Лилья покачала головой.
— А что говорит о том, что он был не прав? — спросил Утес.
— Вот это. — Фабиан достал и отправил по кругу копию снимка с мобильного телефона Молли Вессман, где она спала на спине в ее собственной кровати. — Согласно ее заявлению, она проснулась как обычно утром от будильника в мобильном телефоне, и как только подняла его, чтобы отключить, обнаружила, что изображение на рабочем столе было заменено этой фотографией.
— Я проверил ее телефон, — сказал Муландер. — И нет никаких сомнений, что снимок был сделан в 01:32 той же ночью.
— Более того, если мы решим поверить ей, — продолжал Фабиан, — то будем считать, что там никого не было, кроме нее самой.
— Значит, кто-то вломился в квартиру, сфотографировал ее, когда она спала, на ее же мобильный, а потом поставил фото на рабочий стол, — сказала Лилья.
— Да, похоже на то.
— Ингвар, — Тувессон повернулась к Муландеру, — ты уже закончил с технической экспертизой?

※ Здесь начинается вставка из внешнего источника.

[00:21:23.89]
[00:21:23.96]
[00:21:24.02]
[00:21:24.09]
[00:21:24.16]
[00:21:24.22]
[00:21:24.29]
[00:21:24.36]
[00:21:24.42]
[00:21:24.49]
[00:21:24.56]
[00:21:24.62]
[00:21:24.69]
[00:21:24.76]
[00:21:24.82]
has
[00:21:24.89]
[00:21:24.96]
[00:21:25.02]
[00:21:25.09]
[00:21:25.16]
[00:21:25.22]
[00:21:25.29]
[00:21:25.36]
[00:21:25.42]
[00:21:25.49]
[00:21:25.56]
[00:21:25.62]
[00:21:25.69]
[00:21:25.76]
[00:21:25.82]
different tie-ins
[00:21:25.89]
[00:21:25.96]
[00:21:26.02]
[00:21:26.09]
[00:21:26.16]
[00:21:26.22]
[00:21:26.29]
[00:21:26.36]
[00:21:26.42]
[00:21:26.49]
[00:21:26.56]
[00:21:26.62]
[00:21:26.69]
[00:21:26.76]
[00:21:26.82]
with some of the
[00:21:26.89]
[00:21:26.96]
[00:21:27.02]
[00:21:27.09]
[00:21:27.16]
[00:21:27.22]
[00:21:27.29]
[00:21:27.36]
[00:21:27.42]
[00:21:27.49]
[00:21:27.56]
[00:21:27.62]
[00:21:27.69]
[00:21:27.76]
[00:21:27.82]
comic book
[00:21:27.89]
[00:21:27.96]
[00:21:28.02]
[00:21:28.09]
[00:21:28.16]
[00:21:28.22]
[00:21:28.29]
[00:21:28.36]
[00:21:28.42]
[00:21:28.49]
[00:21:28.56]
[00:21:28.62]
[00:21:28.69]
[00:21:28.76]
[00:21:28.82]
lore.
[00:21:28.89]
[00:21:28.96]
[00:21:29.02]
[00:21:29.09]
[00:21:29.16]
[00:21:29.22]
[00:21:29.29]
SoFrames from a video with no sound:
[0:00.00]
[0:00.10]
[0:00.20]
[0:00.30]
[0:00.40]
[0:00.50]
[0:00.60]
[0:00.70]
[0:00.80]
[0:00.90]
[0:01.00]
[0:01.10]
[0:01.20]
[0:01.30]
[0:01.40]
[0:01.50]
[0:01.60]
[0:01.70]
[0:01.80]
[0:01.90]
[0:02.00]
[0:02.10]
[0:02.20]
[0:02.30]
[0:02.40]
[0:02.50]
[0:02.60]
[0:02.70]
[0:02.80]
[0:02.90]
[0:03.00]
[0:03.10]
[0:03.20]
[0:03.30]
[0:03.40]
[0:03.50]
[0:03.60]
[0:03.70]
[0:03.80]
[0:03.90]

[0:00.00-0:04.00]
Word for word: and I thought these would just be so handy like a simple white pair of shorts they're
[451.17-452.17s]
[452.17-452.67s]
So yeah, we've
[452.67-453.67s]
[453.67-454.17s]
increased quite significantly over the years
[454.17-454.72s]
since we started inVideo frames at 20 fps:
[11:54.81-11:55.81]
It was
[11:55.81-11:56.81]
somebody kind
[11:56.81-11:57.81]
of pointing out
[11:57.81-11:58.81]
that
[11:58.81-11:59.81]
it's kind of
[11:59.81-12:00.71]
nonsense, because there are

— Не больше, чем нужно для того, чтобы они забрали тело. Скорее всего, я не смогу попасть туда раньше завтрашнего дня.
— Замок. Ты успел осмотреть замки?
— Естественно. На следующий вопрос ответ «нет». Там нет никаких признаков того, что они были просверлены.
— Их можно открыть отмычкой?
— И да, и нет. — Муландер скрестил руки на груди и откинулся на спинку стула. — С замком с семью штифтами проблем нет. Его можно открыть на раз-два. С другой стороны, замок безопасности — это уже проблема, а поскольку на внутренней стороне у нее был вставлен ключ, то через почтовую щель открыть его было невозможно даже с помощью специальной длинной отмычки с крюком.
— Другими словами, речь идет о человеке с ключами.
— Если только он или она не завладели так называемой суперотмычкой, о которой говорят, что она справляется почти с любыми замками.
— Мы даже не знаем, запирала ли она дверь на оба замка? — спросил Утес.
— Она утверждает, что на два, — так записано в полицейском отчете, — сказал Фабиан.
— Так, а что с телефоном? — спросила Лилья. — Как он зашел в него без кода? Возможно ли это вообще?